• Collected data:
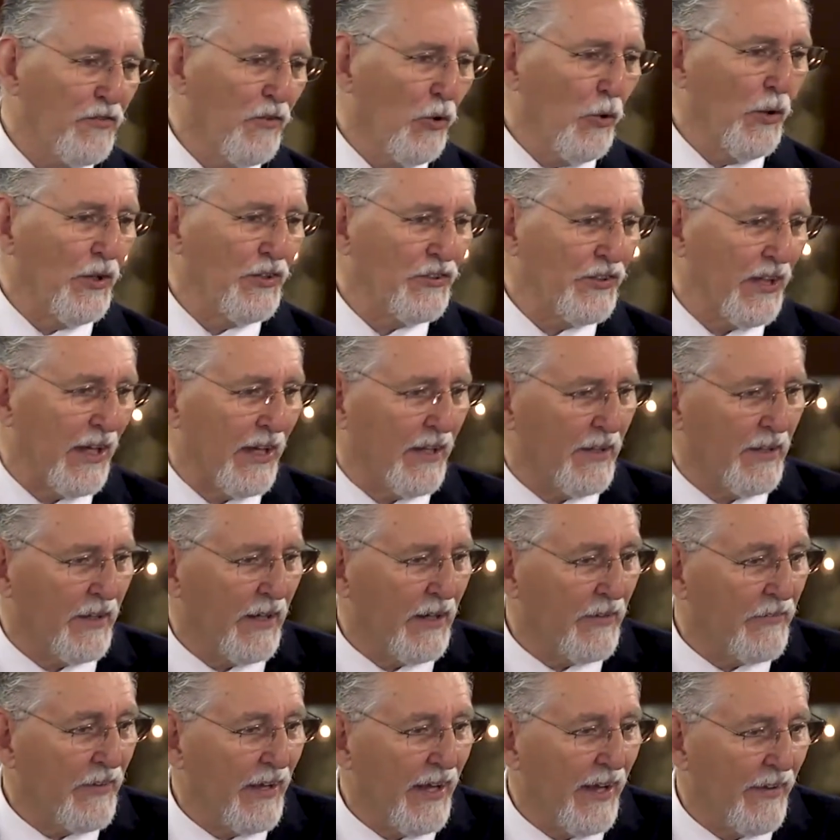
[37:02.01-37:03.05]
voice out
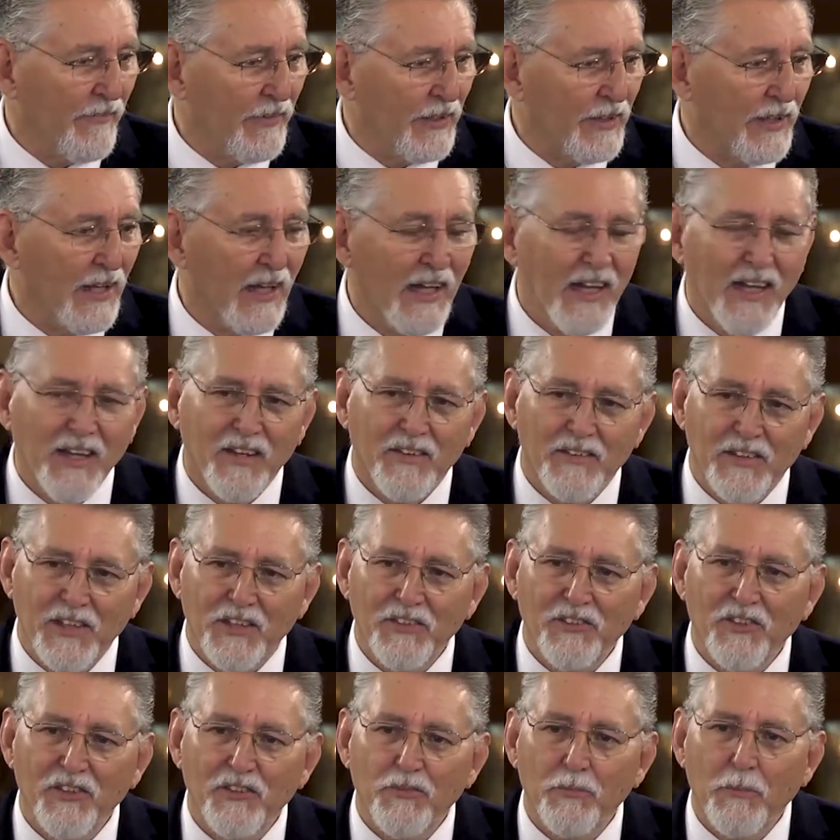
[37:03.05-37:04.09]
of heaven
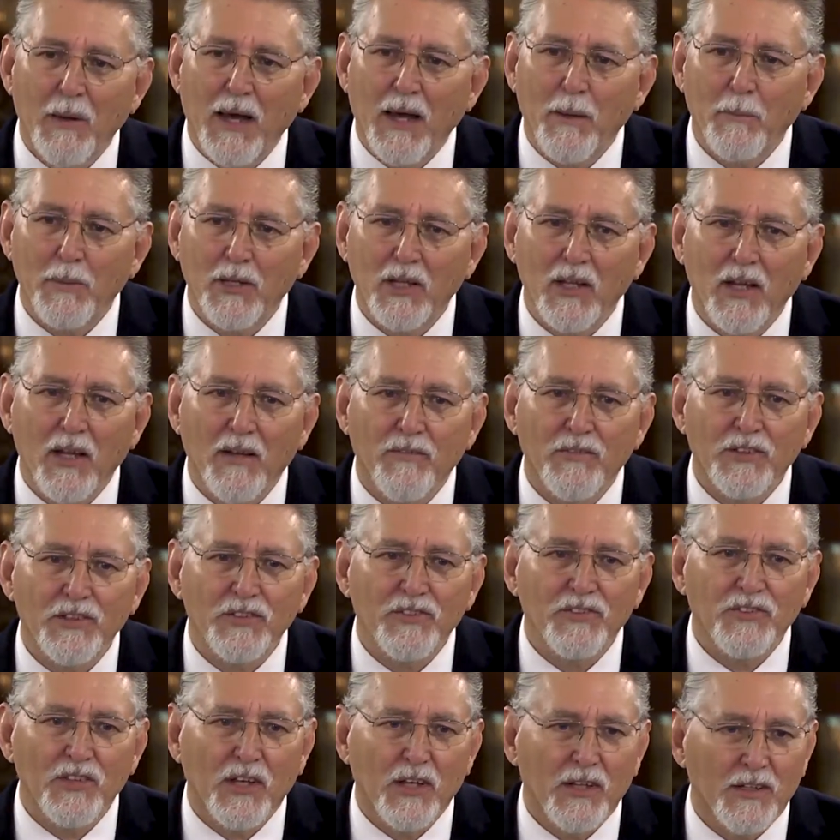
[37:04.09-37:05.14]
This is my
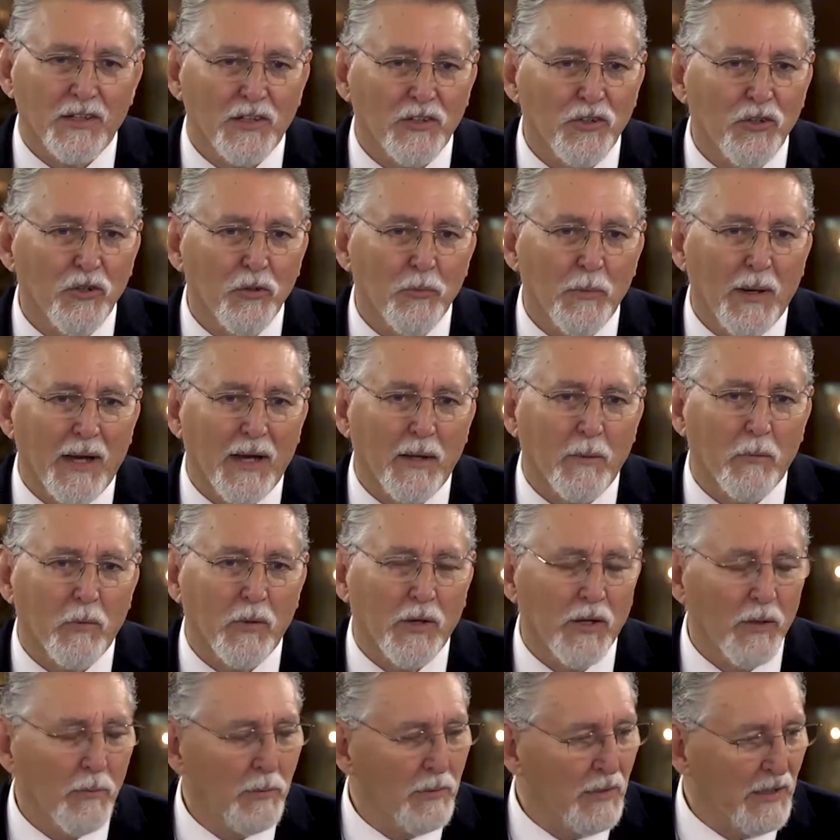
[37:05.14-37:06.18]
beloved Son, in whom I am
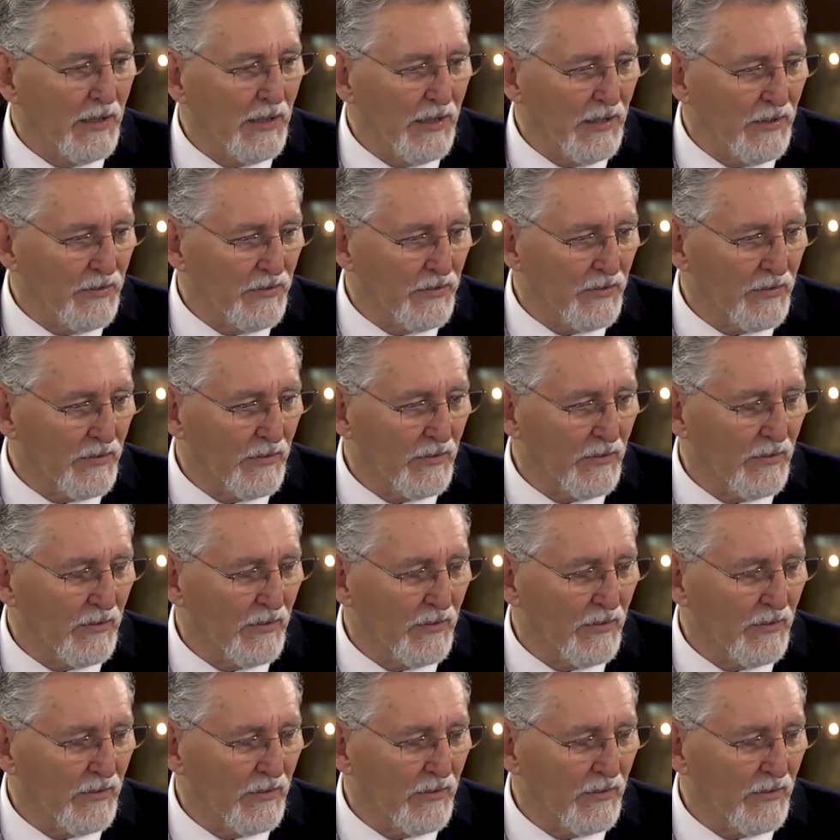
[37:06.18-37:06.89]
well pleased.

• Instructions to follow:
Repeat the data word for word. Images are not part of the copy.

• Task output:
[37:02.01-37:03.05]
voice out
[37:03.05-37:04.09]
of heaven
[37:04.09-37:05.14]
This is my
[37:05.14-37:06.18]
beloved Son, in whom I am
[37:06.18-37:06.89]
well pleased.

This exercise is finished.